━━━ Excerpted data ━━━

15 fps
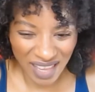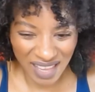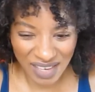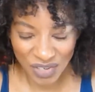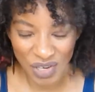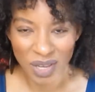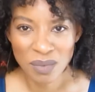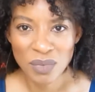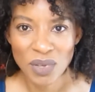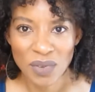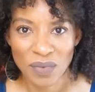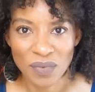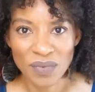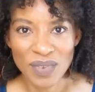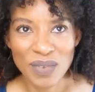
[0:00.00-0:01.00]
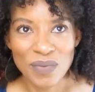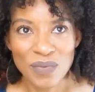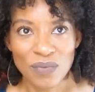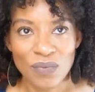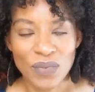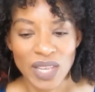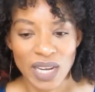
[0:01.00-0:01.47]
In terms of
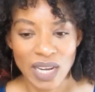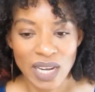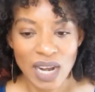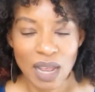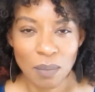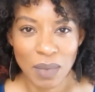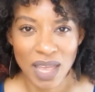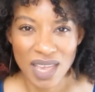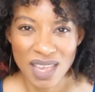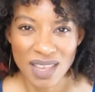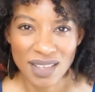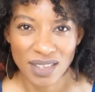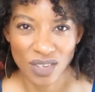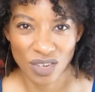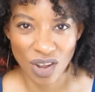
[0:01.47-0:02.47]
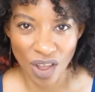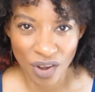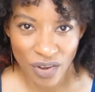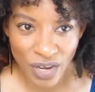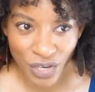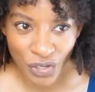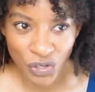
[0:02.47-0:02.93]
feeling like my hair is
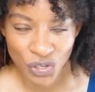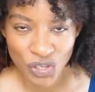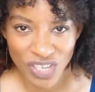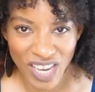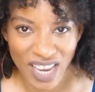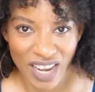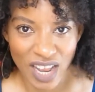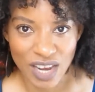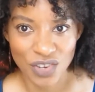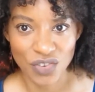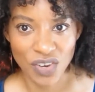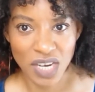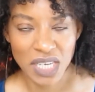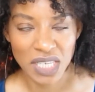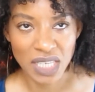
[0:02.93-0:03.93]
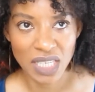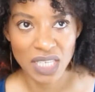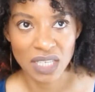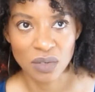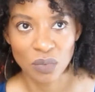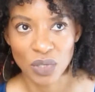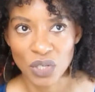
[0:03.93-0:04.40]
nourished and
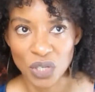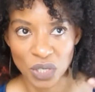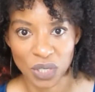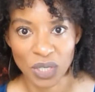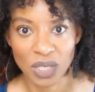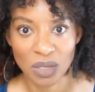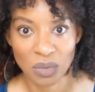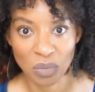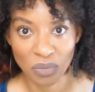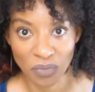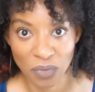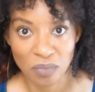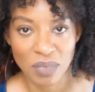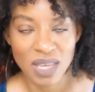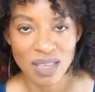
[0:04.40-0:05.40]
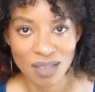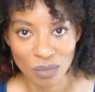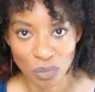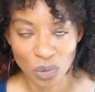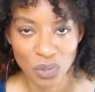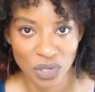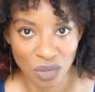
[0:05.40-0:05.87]
hydrated, which is for me the
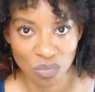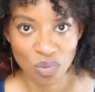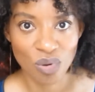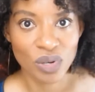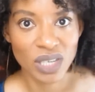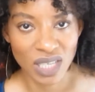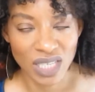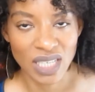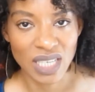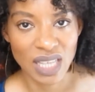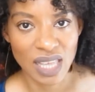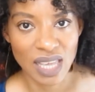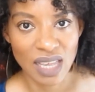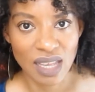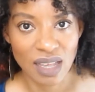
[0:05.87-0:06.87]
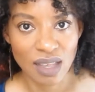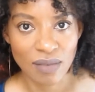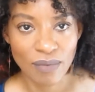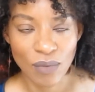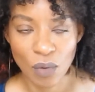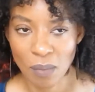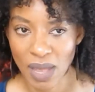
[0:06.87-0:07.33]
most important thing
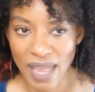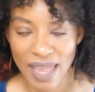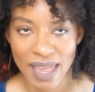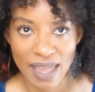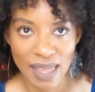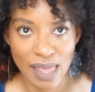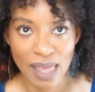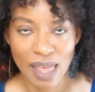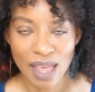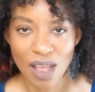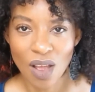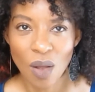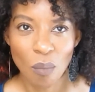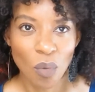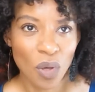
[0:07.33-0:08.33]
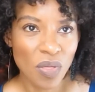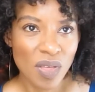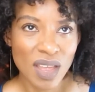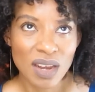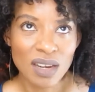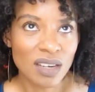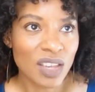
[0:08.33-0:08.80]
for my hair, more
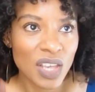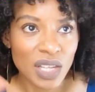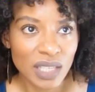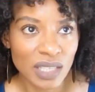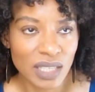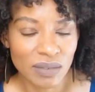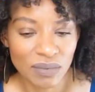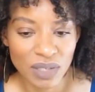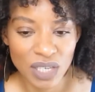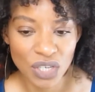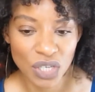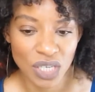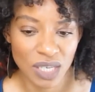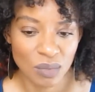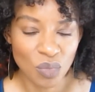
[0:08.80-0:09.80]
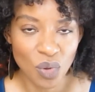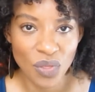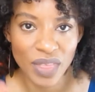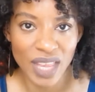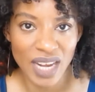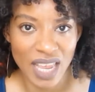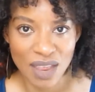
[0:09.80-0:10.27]
than curl definition, more
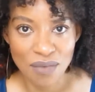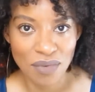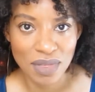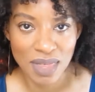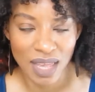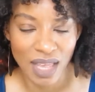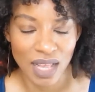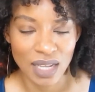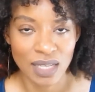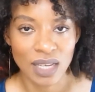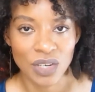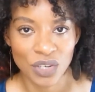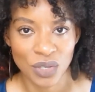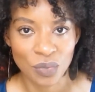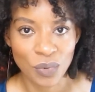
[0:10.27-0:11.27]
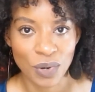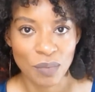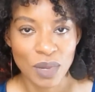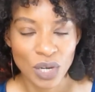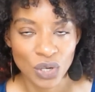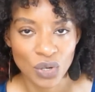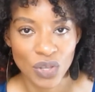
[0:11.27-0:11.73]
than everything else, I just want to
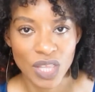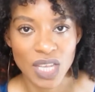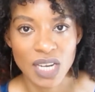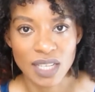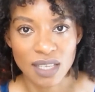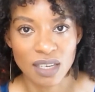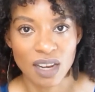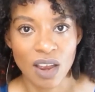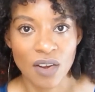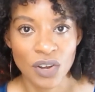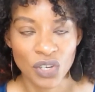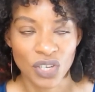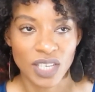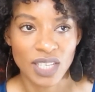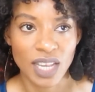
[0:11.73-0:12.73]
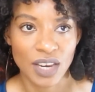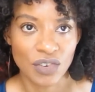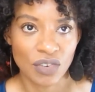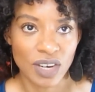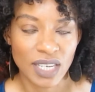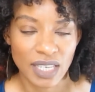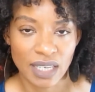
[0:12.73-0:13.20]
make sure that it's nourished, it's
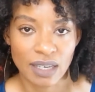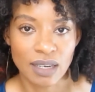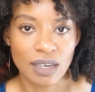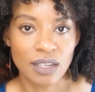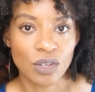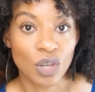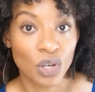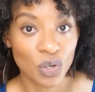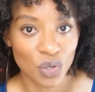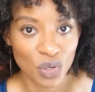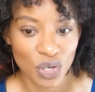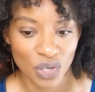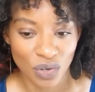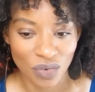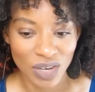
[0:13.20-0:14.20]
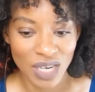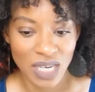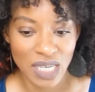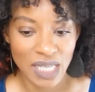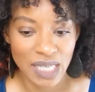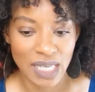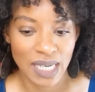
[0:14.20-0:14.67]
hydrated, and it's got good
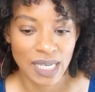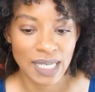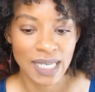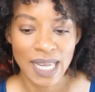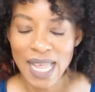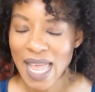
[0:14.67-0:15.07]
ingredients in it.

━━━

*Work instructions:*
Reproduce every line of the data above, exactly as it stands, but not the pictures.

*Task solution:*
15 fps
[0:00.00-0:01.00]
[0:01.00-0:01.47]
In terms of
[0:01.47-0:02.47]
[0:02.47-0:02.93]
feeling like my hair is
[0:02.93-0:03.93]
[0:03.93-0:04.40]
nourished and
[0:04.40-0:05.40]
[0:05.40-0:05.87]
hydrated, which is for me the
[0:05.87-0:06.87]
[0:06.87-0:07.33]
most important thing
[0:07.33-0:08.33]
[0:08.33-0:08.80]
for my hair, more
[0:08.80-0:09.80]
[0:09.80-0:10.27]
than curl definition, more
[0:10.27-0:11.27]
[0:11.27-0:11.73]
than everything else, I just want to
[0:11.73-0:12.73]
[0:12.73-0:13.20]
make sure that it's nourished, it's
[0:13.20-0:14.20]
[0:14.20-0:14.67]
hydrated, and it's got good
[0:14.67-0:15.07]
ingredients in it.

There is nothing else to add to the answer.